Segment Open

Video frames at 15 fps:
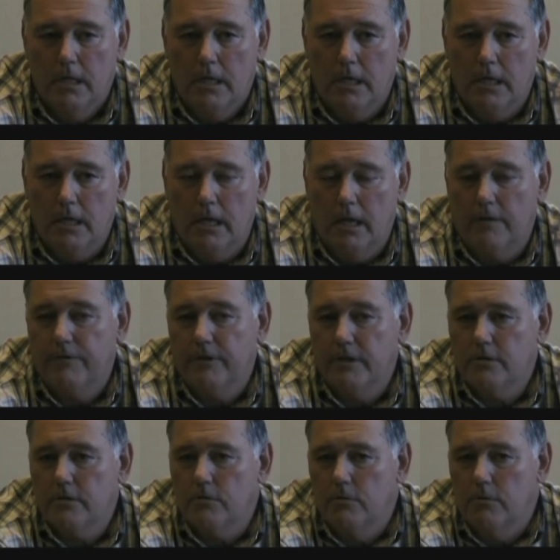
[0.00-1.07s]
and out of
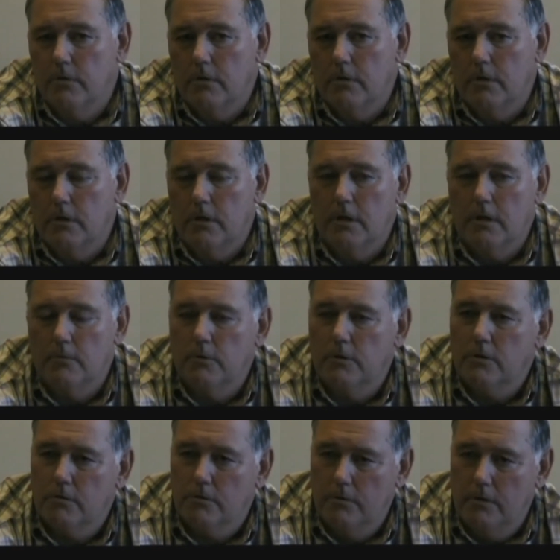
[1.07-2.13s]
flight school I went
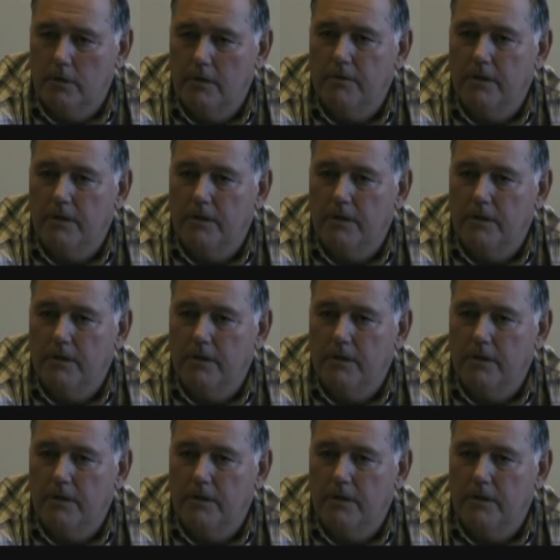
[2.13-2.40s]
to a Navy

Segment Closed
Segment Open

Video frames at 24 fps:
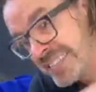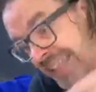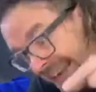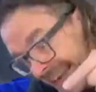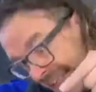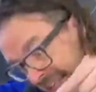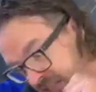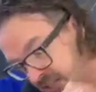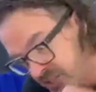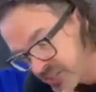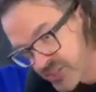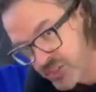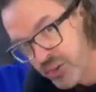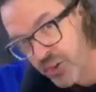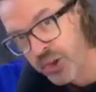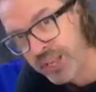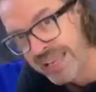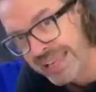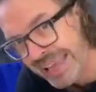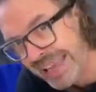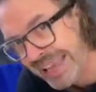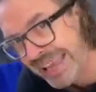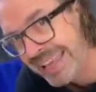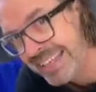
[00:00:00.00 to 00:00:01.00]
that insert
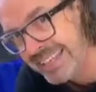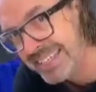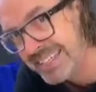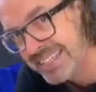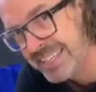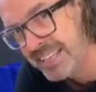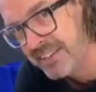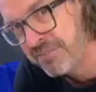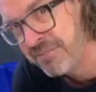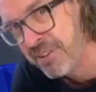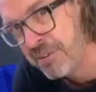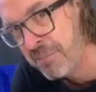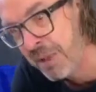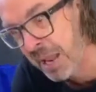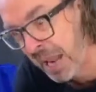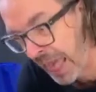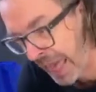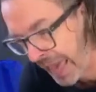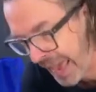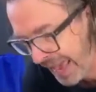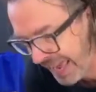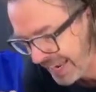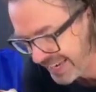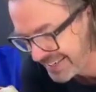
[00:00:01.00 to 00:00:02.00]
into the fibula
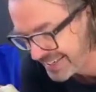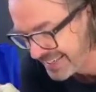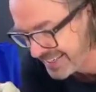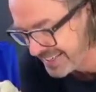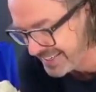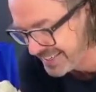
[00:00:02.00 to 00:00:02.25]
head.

Segment Closed
Segment Open

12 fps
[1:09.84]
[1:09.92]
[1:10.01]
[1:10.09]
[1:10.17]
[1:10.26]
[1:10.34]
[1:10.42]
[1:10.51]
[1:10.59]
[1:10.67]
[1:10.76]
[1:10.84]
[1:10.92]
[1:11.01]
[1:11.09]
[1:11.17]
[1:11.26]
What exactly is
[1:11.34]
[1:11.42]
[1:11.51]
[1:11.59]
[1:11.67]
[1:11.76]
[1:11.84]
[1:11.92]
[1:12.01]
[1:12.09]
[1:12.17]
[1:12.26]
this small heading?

Segment Closed

Exercise instructions:
Check each line of the entries for the string "frames". Copy the lines that have it.

Written solution:
Video frames at 15 fps:
Video frames at 24 fps:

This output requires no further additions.